Réunis à Mvolyé du 4 au 8 mai 2025, les coordonnateurs diocésains de la santé du réseau de l’Organisation catholique pour la santé au Cameroun (OCASC) tiennent leur rencontre annuelle sous la houlette de Samuel Kleda. Cette concertation stratégique vise à dresser un état des lieux du système sanitaire confessionnel et à définir des actions concrètes pour renforcer l’accès aux soins à travers le pays.
Dans un contexte marqué par de nombreux défis, les participants s’attèlent à analyser les données statistiques, les ressources disponibles ainsi que les performances enregistrées au sein des structures de santé catholiques. L’objectif est clair : contribuer efficacement à l’atteinte de la couverture santé universelle, en cohérence avec les orientations du Ministère de la Santé publique du Cameroun.

Pour Eugénie Ngah Nomo, l’évaluation des ressources humaines demeure un levier essentiel. Elle souligne que « la qualité et la disponibilité du personnel de santé conditionnent la résilience et l’efficacité de notre réseau ». Une attention particulière est ainsi portée à la consolidation des données statistiques, en vue de l’élaboration du rapport annuel 2025, véritable outil d’aide à la décision. Mais au-delà des ambitions, les réalités de terrain interpellent.
De nombreuses formations sanitaires catholiques fonctionnent dans des conditions précaires, souvent sans accès à l’eau potable ni à l’électricité. Le manque d’équipements modernes et de personnel qualifié constitue également un frein majeur à la qualité des services offerts, notamment dans les zones rurales et enclavées.

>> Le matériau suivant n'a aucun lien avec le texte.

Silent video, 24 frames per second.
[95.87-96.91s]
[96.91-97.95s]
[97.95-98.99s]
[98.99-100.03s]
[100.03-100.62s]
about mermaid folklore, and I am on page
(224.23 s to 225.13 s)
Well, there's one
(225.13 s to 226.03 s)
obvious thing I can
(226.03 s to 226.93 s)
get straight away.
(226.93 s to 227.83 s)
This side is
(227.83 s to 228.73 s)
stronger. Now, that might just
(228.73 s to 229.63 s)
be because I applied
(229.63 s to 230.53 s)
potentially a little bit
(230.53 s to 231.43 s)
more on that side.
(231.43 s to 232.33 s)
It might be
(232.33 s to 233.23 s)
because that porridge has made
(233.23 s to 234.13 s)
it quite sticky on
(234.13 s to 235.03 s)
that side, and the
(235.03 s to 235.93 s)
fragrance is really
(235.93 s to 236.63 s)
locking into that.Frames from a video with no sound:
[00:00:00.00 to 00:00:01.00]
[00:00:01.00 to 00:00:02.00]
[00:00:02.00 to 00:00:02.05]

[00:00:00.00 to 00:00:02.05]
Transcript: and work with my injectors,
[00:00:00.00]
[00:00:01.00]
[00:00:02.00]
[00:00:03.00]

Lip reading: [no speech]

Face à ces contraintes, l’OCASC plaide pour un appui renforcé de l’État et de ses partenaires. Des projets visant à équiper les centres de santé en forages et en systèmes d’énergie solaire ont été proposés, illustrant la volonté du réseau de trouver des solutions durables aux difficultés structurelles.

Prenant la parole, Mgr Kleda a rappelé l’importance du rôle joué par le réseau catholique, qui représente une part significative de l’offre de soins au Cameroun. Il a insisté sur la nécessité d’une collaboration étroite avec les pouvoirs publics afin de relever les défis identifiés et d’améliorer la prise en charge des populations.

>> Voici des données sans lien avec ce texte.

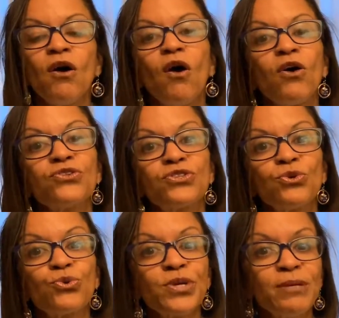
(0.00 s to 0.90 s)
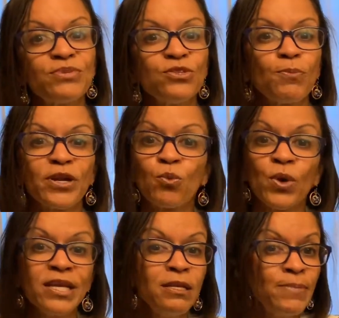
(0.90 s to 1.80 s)
Also, creams, no matter
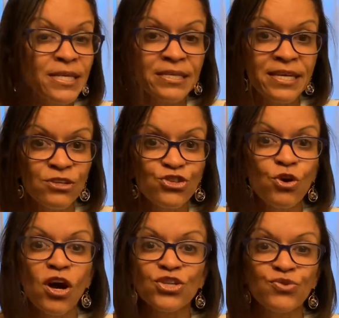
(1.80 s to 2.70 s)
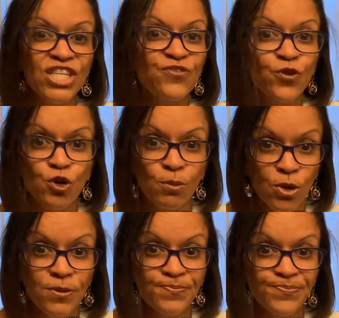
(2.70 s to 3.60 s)
what anybody tells you, are transferable.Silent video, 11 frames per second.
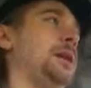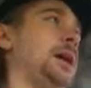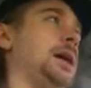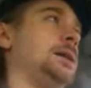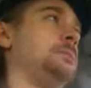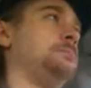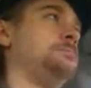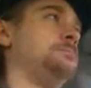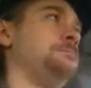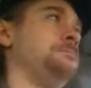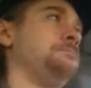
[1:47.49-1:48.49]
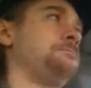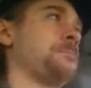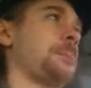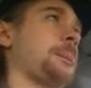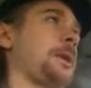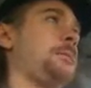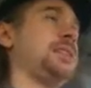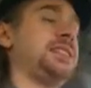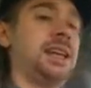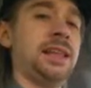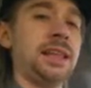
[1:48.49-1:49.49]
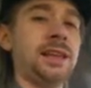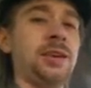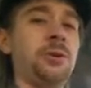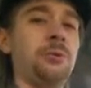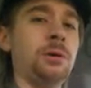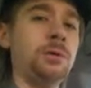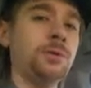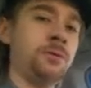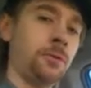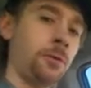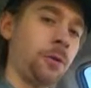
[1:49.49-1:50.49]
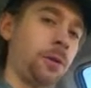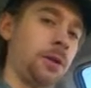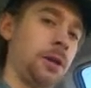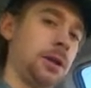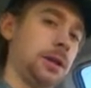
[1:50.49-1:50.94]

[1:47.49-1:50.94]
I'm going to say like year 1.0 for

Au terme de ces assises, les coordonnateurs entendent élaborer une feuille de route réaliste et ambitieuse. Celle-ci devra non seulement renforcer la cohésion interne du réseau, mais aussi garantir un meilleur accès aux soins pour les populations les plus vulnérables, confirmant ainsi l’engagement de l’Église catholique au service du bien-être des Camerounais.